* **What you are asked to do**
Although the records include pictures, print only the rest, exactly as written.

* **Data shown**
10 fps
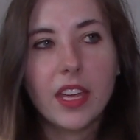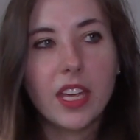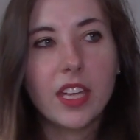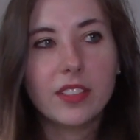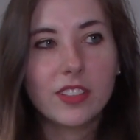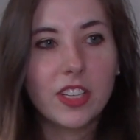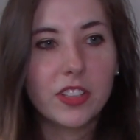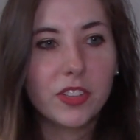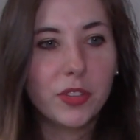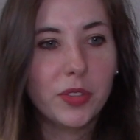it
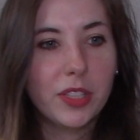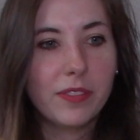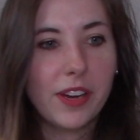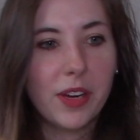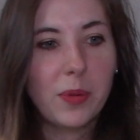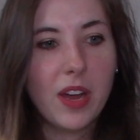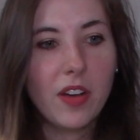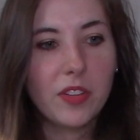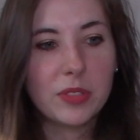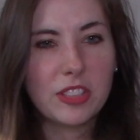concluded very
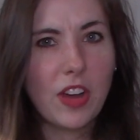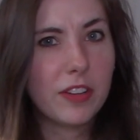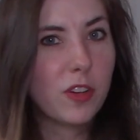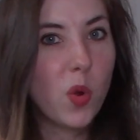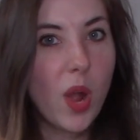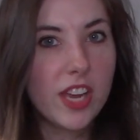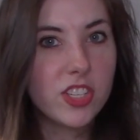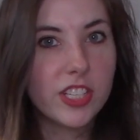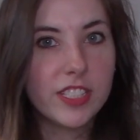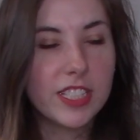well. There was a lot of
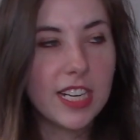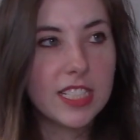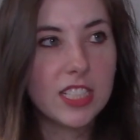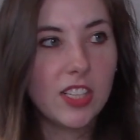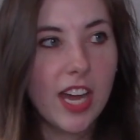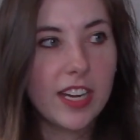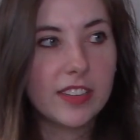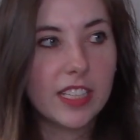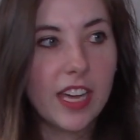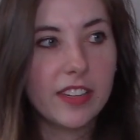questions that I still had
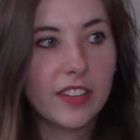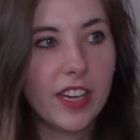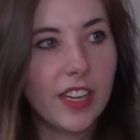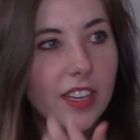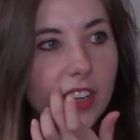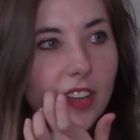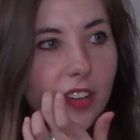at the end, like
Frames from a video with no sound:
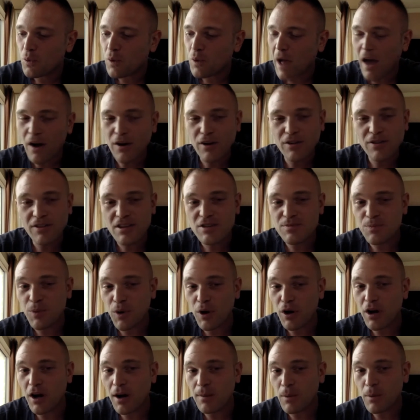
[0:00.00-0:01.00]
how did this
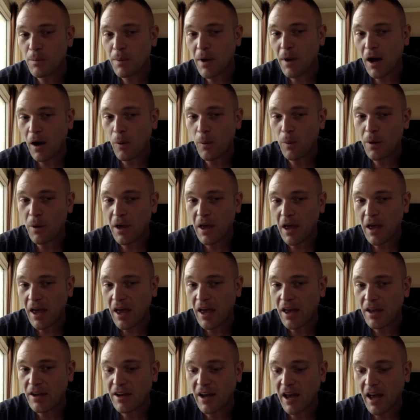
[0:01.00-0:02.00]
book come about,
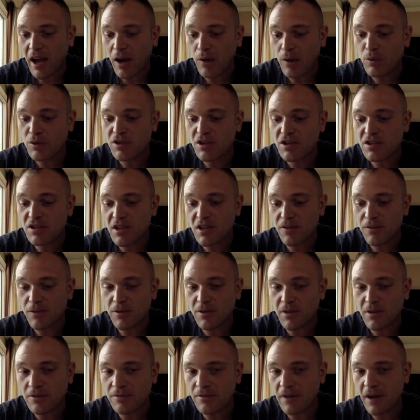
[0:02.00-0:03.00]
and how was it
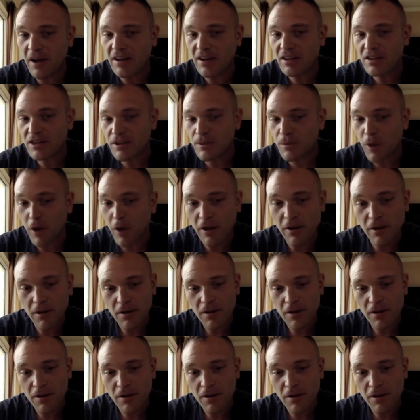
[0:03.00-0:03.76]
different than Finding Libre?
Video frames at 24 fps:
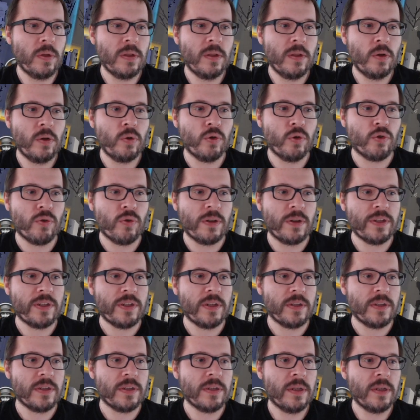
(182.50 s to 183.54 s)
who trust
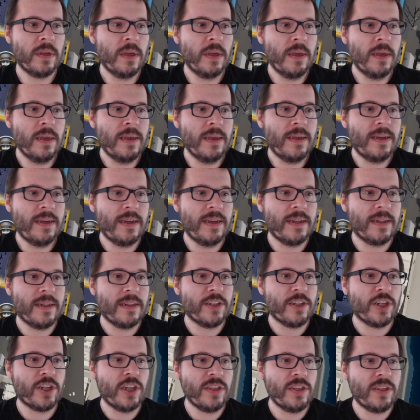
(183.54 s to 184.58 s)
us.
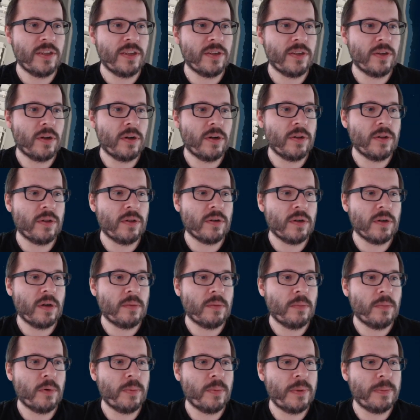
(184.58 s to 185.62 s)
Chances are there are
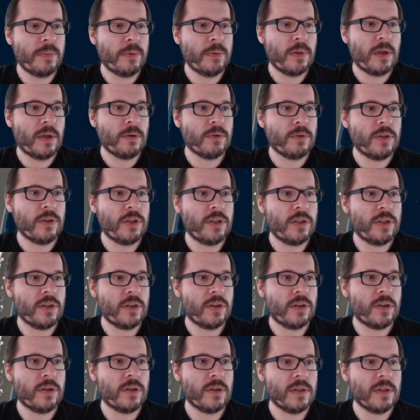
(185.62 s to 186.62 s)
more people out here.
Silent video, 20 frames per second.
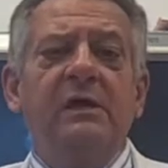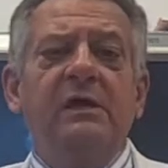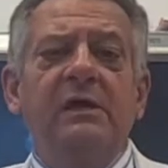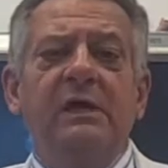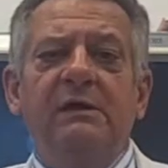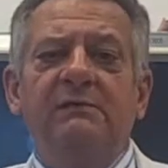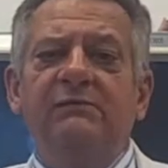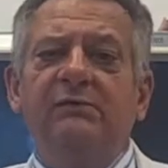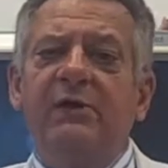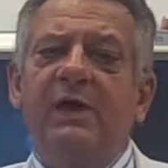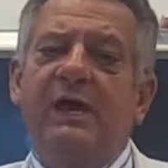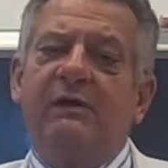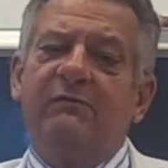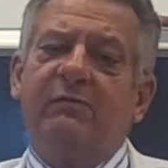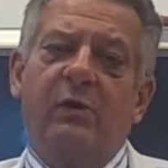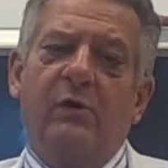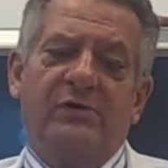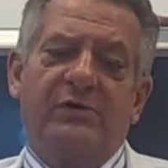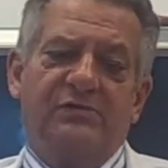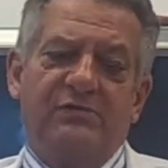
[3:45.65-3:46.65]
If you
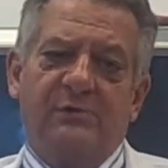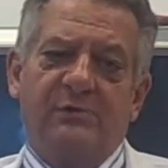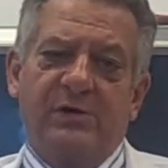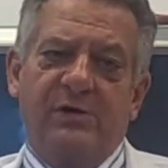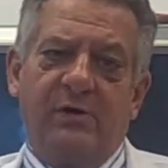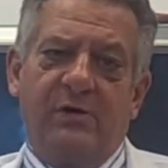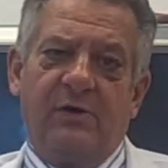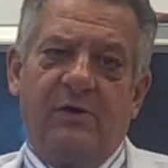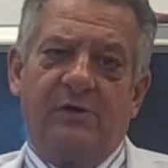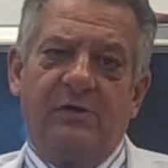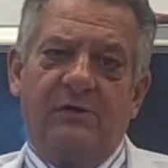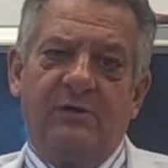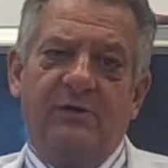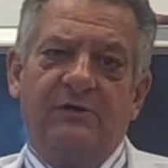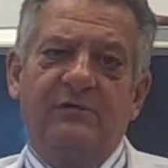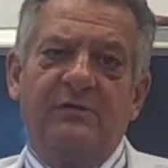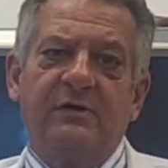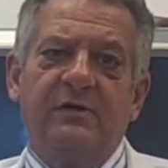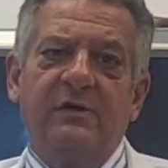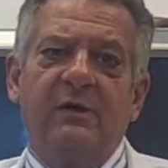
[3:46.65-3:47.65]
have questions regarding
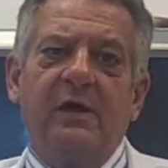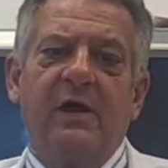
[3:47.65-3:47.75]
this,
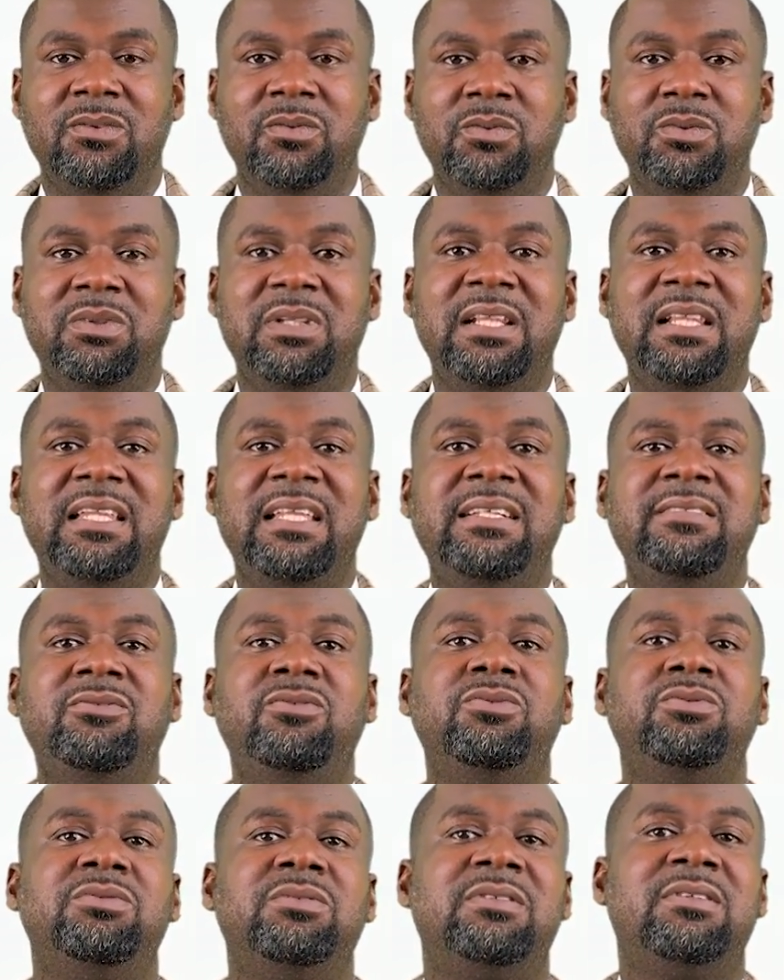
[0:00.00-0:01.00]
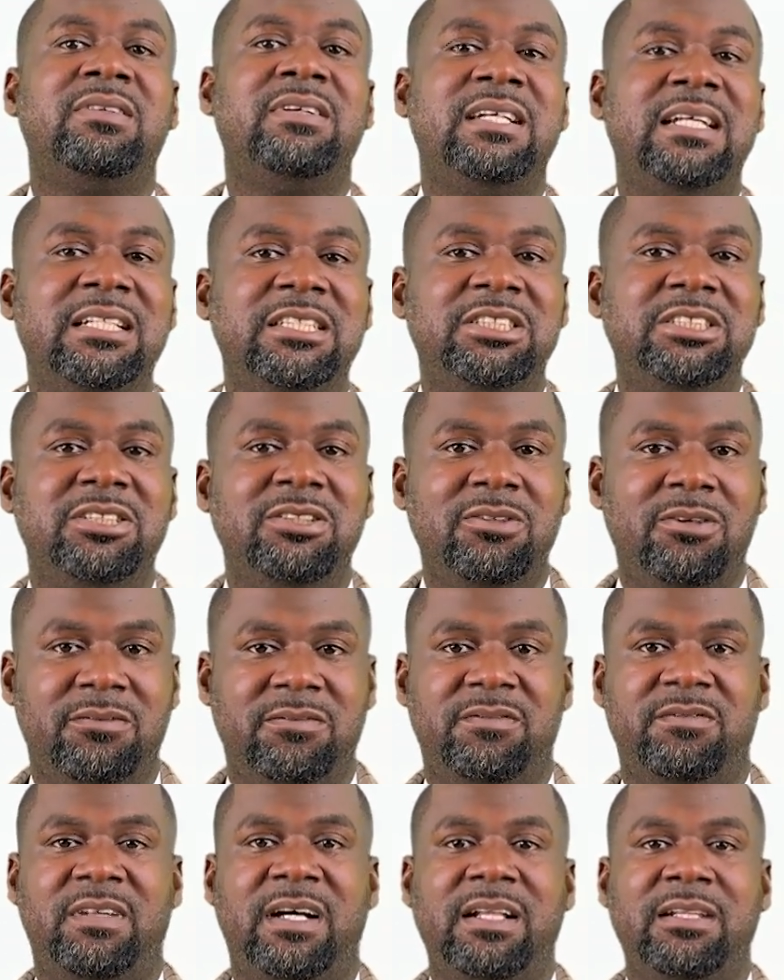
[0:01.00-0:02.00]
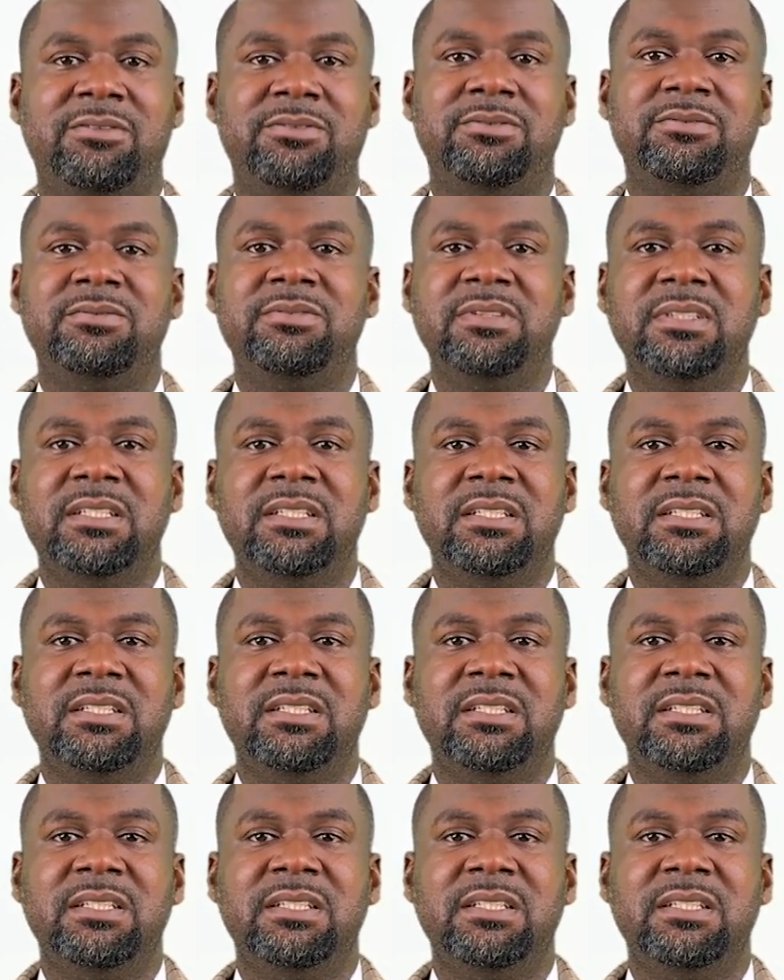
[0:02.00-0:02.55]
will lead to creation of value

* **Expected answer**
10 fps
it
concluded very
well. There was a lot of
questions that I still had
at the end, like
Frames from a video with no sound:
[0:00.00-0:01.00]
how did this
[0:01.00-0:02.00]
book come about,
[0:02.00-0:03.00]
and how was it
[0:03.00-0:03.76]
different than Finding Libre?
Video frames at 24 fps:
(182.50 s to 183.54 s)
who trust
(183.54 s to 184.58 s)
us.
(184.58 s to 185.62 s)
Chances are there are
(185.62 s to 186.62 s)
more people out here.
Silent video, 20 frames per second.
[3:45.65-3:46.65]
If you
[3:46.65-3:47.65]
have questions regarding
[3:47.65-3:47.75]
this,
[0:00.00-0:01.00]
[0:01.00-0:02.00]
[0:02.00-0:02.55]
will lead to creation of value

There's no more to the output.